Despite uncertainties about what to expect from the Sars-CoV-2 virus, which has not ceased to surprise, it is extremely unlikely that the virus will develop mutations enabling it to substantially evade T-cell immunity induced by infection or hybrid immunity. Consequently, adopting a wait-and-see attitude before deciding on transitioning to the management of Covid-19 as another disease in our midst, which we need to improve vaccines and treatment options, is unwarranted.

Should variants arise that are completely immune evasive, that would be the start of a pandemic within a pandemic. Rather than pretending we need to be under “code red” before making what amounts to a pragmatic decision informed by the current best scientific evidence, it is critical that an independent body be commissioned to review and reflect on the successes and failures over the past 23 months of SA’s response to the pandemic.

SA had a false start in leading the initiative to get back to normality when it announced that it would abandon contact tracing and quarantine in mid-December 2021 only to retract it a few days later as contravening regulations under the state of disaster. But it should now join countries such as Denmark and the UK, which are getting back to normal, comfortable in the knowledge of extensive immunity against severe Covid-19.

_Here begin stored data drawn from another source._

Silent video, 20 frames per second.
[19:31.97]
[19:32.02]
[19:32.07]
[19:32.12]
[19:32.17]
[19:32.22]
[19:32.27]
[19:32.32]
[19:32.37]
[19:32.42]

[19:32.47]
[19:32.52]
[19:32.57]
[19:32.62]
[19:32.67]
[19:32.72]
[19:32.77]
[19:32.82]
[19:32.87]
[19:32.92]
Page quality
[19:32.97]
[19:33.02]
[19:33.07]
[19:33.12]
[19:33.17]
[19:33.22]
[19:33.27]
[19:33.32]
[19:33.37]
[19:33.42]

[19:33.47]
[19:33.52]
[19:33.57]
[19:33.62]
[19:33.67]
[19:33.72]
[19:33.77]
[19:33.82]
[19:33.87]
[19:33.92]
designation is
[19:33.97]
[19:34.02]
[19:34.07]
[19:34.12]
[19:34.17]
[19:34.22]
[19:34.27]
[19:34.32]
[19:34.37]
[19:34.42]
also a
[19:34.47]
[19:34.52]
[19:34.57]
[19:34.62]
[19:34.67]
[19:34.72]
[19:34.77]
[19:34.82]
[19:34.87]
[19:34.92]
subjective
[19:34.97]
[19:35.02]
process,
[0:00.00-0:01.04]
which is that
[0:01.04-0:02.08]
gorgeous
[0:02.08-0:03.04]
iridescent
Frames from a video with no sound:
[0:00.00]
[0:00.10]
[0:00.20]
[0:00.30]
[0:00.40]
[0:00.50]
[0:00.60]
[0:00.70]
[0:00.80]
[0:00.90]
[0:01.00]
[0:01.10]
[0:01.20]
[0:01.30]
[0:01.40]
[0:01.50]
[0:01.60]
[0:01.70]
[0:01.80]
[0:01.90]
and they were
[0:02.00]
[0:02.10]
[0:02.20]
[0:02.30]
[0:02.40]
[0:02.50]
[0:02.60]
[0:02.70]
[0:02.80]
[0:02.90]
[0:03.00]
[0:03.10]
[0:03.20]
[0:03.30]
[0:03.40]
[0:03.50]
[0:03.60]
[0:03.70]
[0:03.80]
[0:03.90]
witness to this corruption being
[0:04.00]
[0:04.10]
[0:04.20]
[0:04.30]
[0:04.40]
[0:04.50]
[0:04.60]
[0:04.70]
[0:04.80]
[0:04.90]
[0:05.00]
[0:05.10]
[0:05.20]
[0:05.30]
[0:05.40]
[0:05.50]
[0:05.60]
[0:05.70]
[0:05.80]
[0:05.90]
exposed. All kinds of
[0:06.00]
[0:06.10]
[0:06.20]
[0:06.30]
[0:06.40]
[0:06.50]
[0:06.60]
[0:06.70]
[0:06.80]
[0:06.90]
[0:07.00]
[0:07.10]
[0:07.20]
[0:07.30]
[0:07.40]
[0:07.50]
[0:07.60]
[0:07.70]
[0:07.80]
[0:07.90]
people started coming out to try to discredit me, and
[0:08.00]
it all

Adopting such an approach is not being dismissive of the future suffering and death Covid-19 will cause in SA, but the magnitude thereof is unlikely to rival the 58,000 deaths to come from tuberculosis in SA in 2022. The reopening of society and the ending of Covid-19 theatre — like wearing masks to enter restaurants but removing them as soon as we are seated, or wearing masks made of material — requires the termination of the state of disaster and disbandment of the national coronavirus command council.

• Madhi is dean of the faculty of health sciences and professor of vaccinology at the University of the Witwatersrand; director: vaccines and infectious diseases at the Wits Analytics Research Unit; and co-director: African Leadership in Vaccinology Expertise.